━━ EXCERPTED DATA ━━

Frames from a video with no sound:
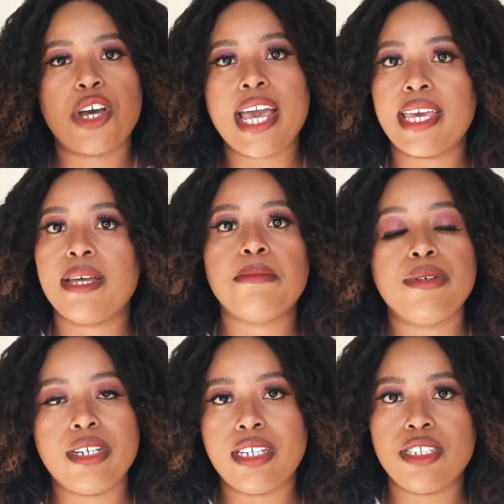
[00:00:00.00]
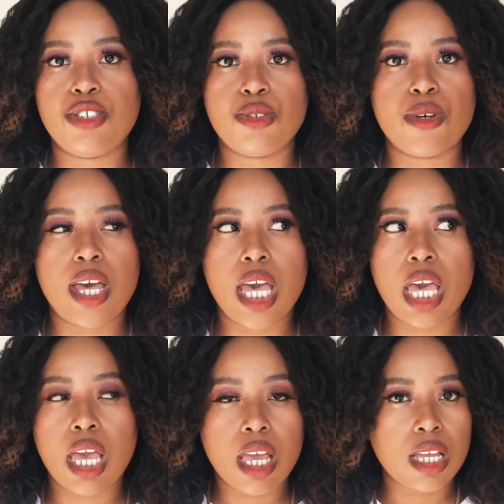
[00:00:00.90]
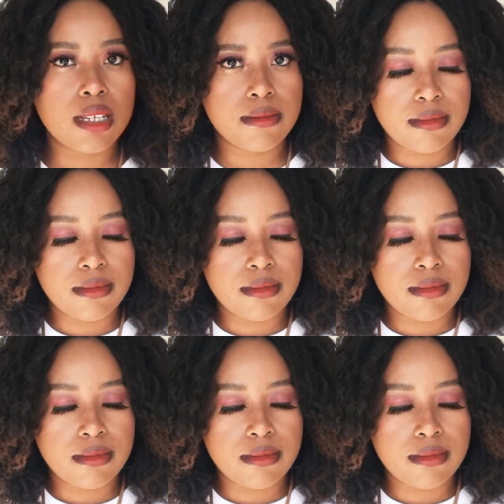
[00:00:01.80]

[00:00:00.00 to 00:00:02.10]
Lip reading: I can put it into a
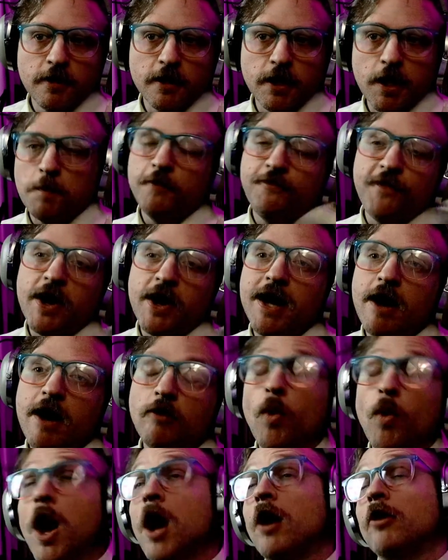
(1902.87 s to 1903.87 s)
Come to find
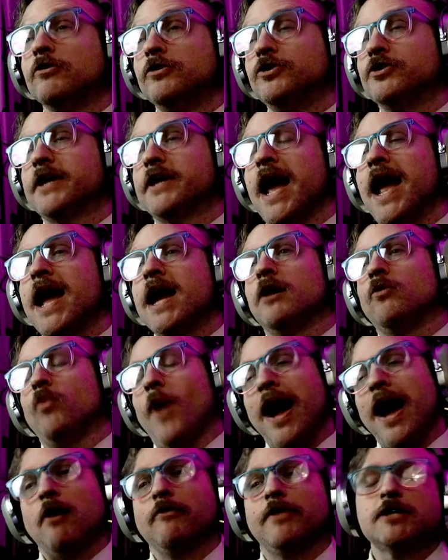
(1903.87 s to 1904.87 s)
out, whoa, you can't.
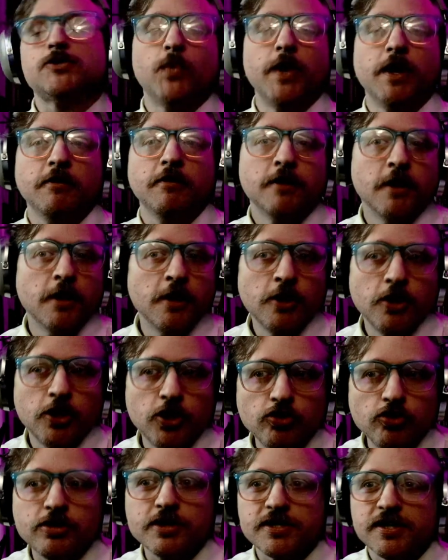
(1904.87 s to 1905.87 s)
Wow, that's weird.
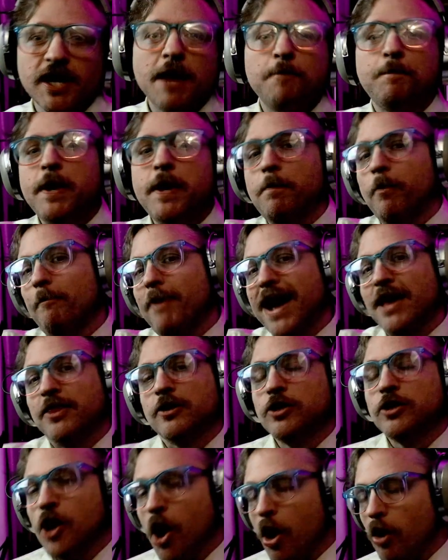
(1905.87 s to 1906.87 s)
You just led people by
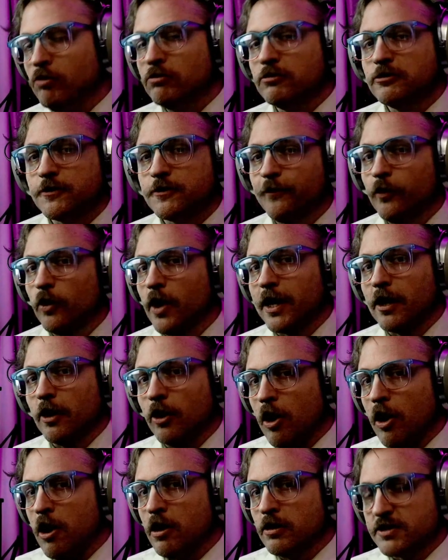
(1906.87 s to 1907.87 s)
the nose for like a
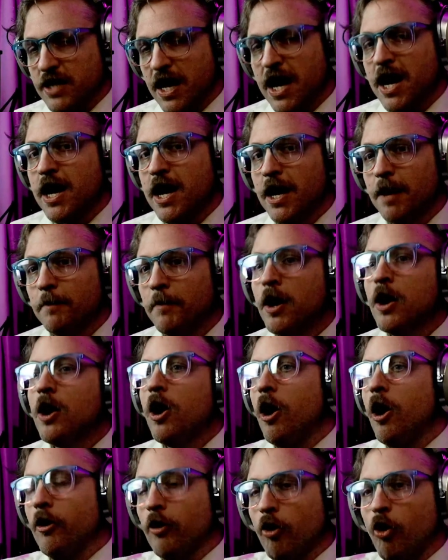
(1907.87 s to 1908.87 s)
long time
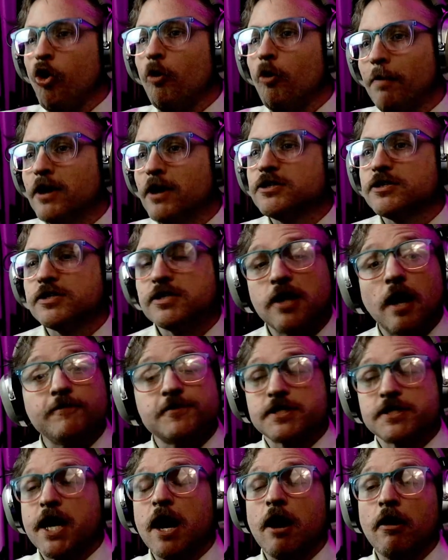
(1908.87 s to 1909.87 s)
on a whole bunch of stuff,
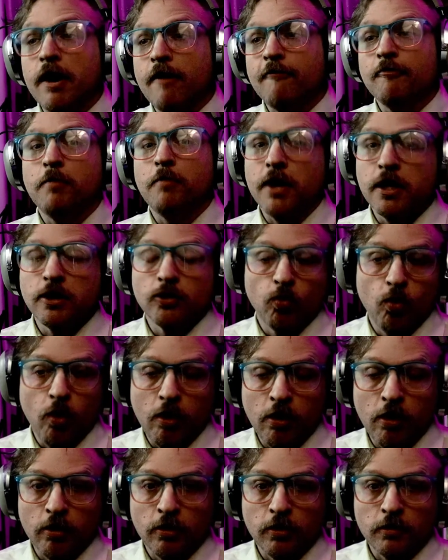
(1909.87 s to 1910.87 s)
scaring everybody in the
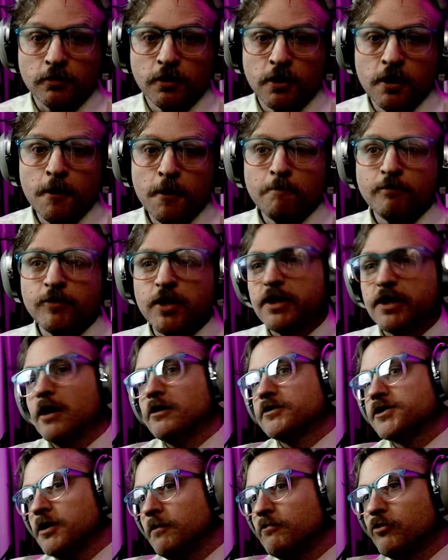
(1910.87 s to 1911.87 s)
world that
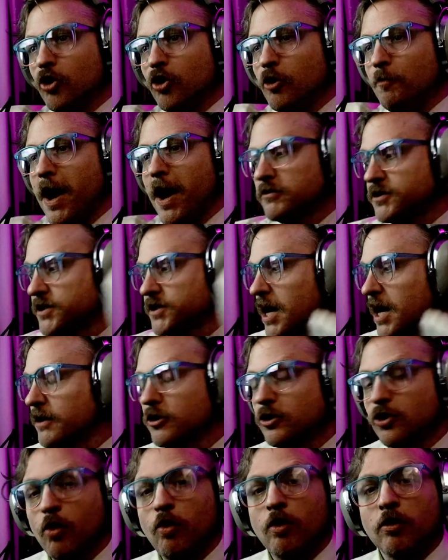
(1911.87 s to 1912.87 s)
there's some group outside
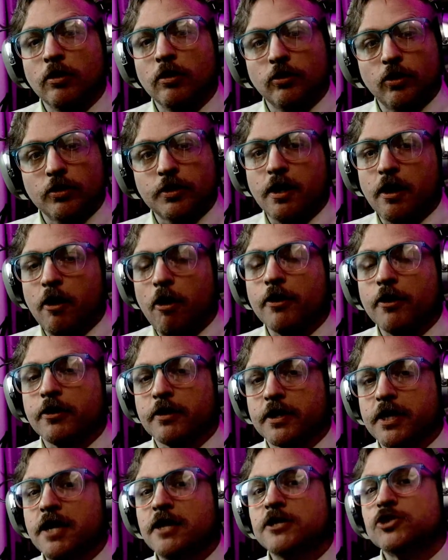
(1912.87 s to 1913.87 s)
the door looking at all
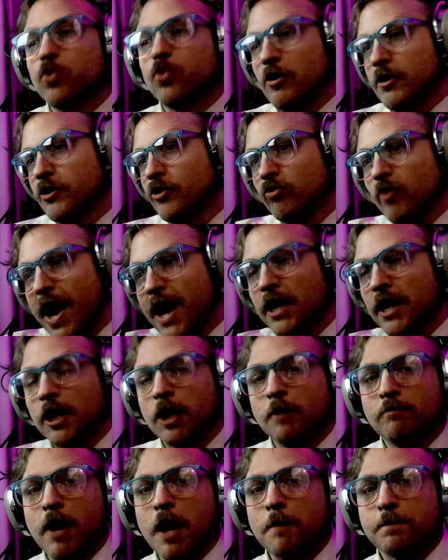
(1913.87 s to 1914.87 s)
your kids wanting to wrangle
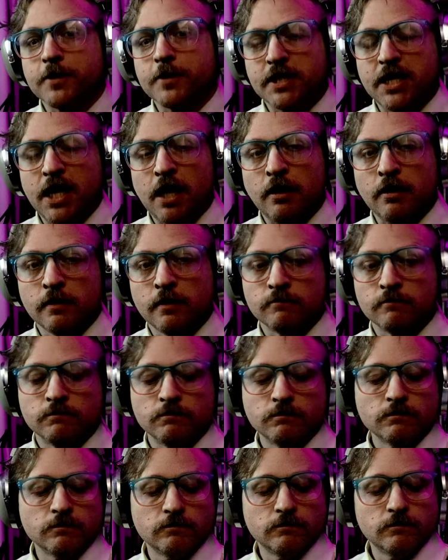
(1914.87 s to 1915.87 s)
them up to kill them
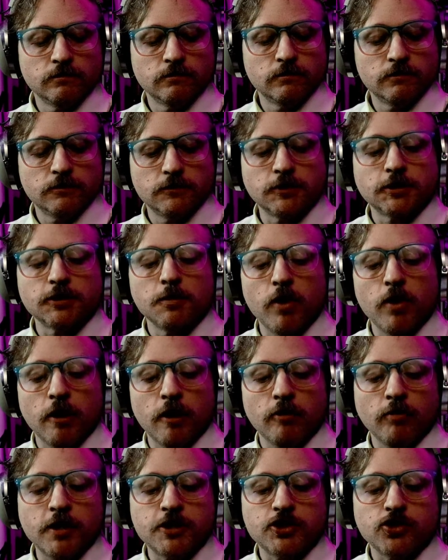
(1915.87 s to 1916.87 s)
in some
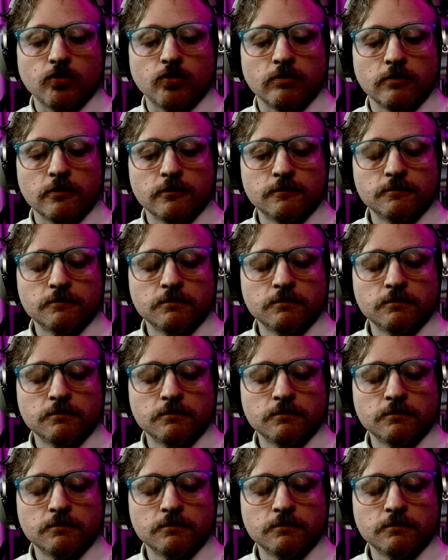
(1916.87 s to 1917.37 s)
weird ritual.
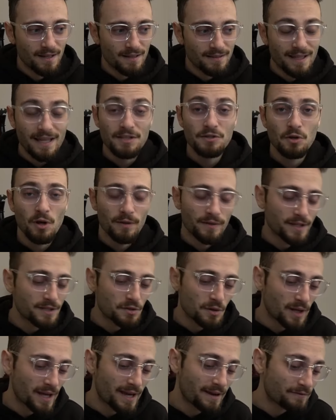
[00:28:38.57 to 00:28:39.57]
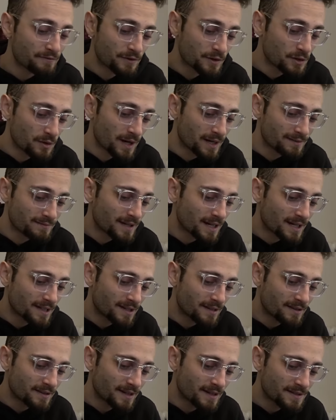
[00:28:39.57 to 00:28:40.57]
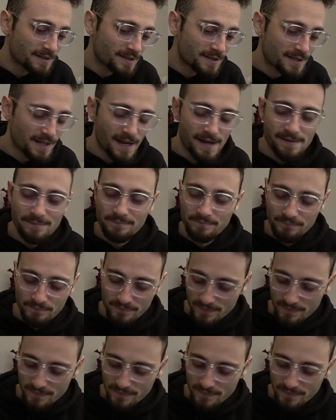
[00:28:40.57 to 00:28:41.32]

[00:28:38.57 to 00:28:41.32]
That's all. That's all I have for you. I, I got nothing else to say.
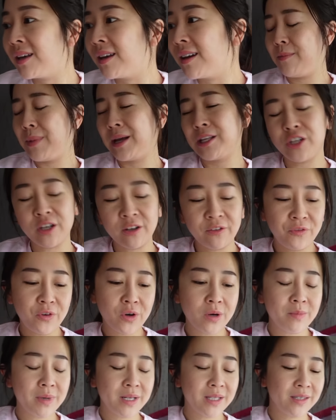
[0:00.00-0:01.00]
Um, I took
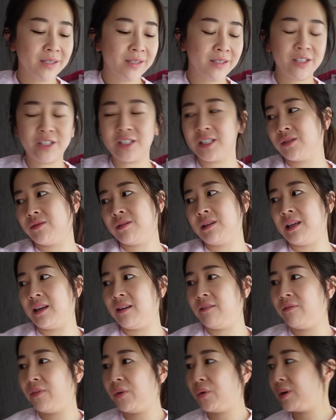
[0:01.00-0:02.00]
four months to just
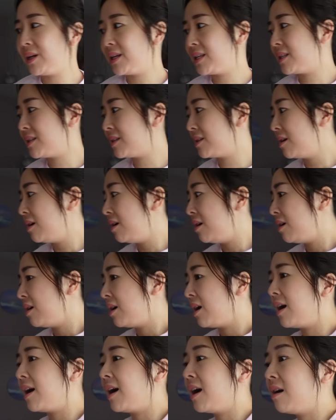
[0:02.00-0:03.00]
really focus
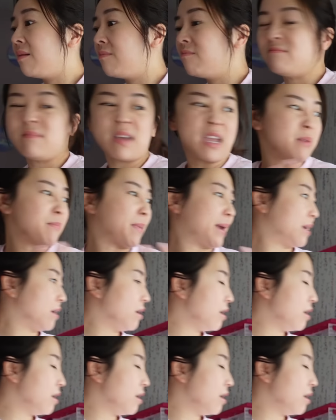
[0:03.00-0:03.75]
um, in my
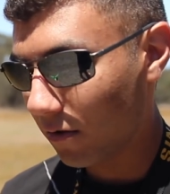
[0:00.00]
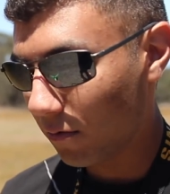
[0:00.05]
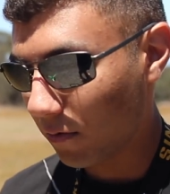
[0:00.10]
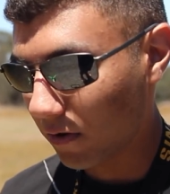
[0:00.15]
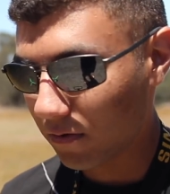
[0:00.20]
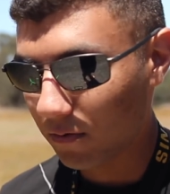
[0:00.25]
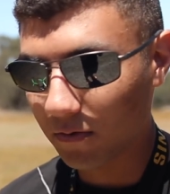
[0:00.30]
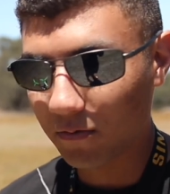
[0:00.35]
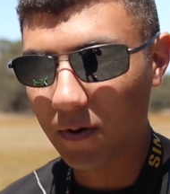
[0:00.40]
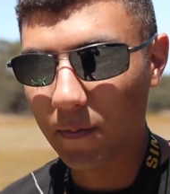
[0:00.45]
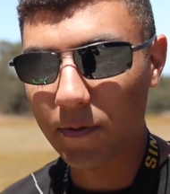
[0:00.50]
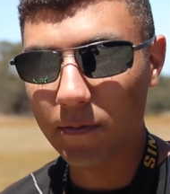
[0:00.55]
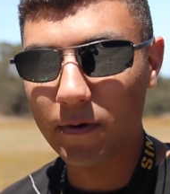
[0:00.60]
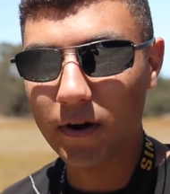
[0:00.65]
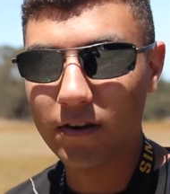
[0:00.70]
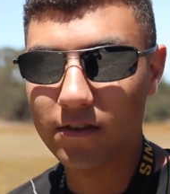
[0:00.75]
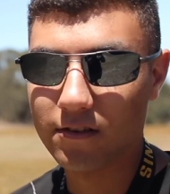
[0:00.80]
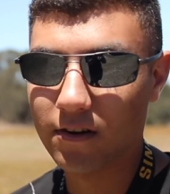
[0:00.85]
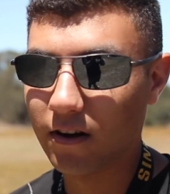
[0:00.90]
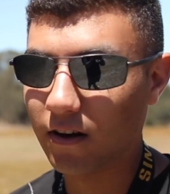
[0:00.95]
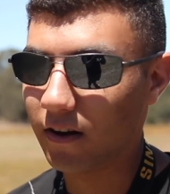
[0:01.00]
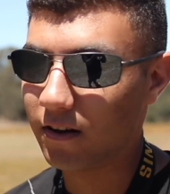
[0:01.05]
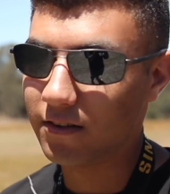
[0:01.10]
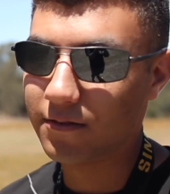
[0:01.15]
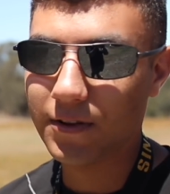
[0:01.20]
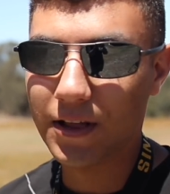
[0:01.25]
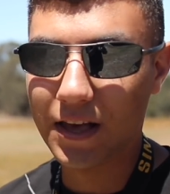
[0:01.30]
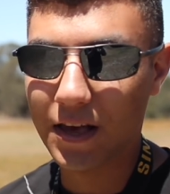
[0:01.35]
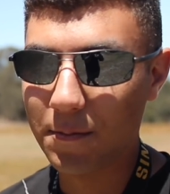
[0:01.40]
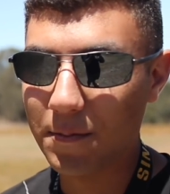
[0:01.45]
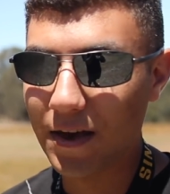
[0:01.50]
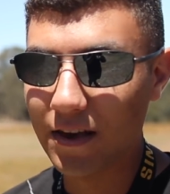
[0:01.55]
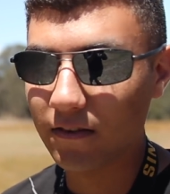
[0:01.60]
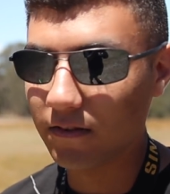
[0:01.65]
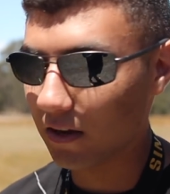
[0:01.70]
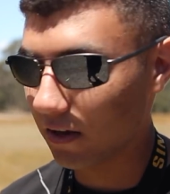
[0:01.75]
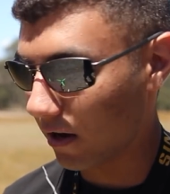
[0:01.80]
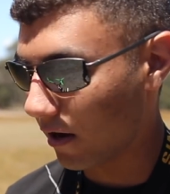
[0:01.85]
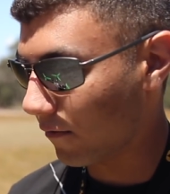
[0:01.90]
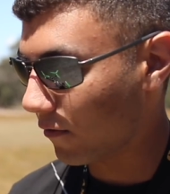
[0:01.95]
Once we swap the motors, oh, it's flying amazing.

━━━

= YOUR ASSIGNMENT =
Your task is to repeat exactly the lines from the one containing "[00:28:38.57 to 00:28:39.57]" through the end of the material, both included, and only those, without pictures.

= RESPONSE =
[00:28:38.57 to 00:28:39.57]
[00:28:39.57 to 00:28:40.57]
[00:28:40.57 to 00:28:41.32]

[00:28:38.57 to 00:28:41.32]
That's all. That's all I have for you. I, I got nothing else to say.
[0:00.00-0:01.00]
Um, I took
[0:01.00-0:02.00]
four months to just
[0:02.00-0:03.00]
really focus
[0:03.00-0:03.75]
um, in my
[0:00.00]
[0:00.05]
[0:00.10]
[0:00.15]
[0:00.20]
[0:00.25]
[0:00.30]
[0:00.35]
[0:00.40]
[0:00.45]
[0:00.50]
[0:00.55]
[0:00.60]
[0:00.65]
[0:00.70]
[0:00.75]
[0:00.80]
[0:00.85]
[0:00.90]
[0:00.95]
[0:01.00]
[0:01.05]
[0:01.10]
[0:01.15]
[0:01.20]
[0:01.25]
[0:01.30]
[0:01.35]
[0:01.40]
[0:01.45]
[0:01.50]
[0:01.55]
[0:01.60]
[0:01.65]
[0:01.70]
[0:01.75]
[0:01.80]
[0:01.85]
[0:01.90]
[0:01.95]
Once we swap the motors, oh, it's flying amazing.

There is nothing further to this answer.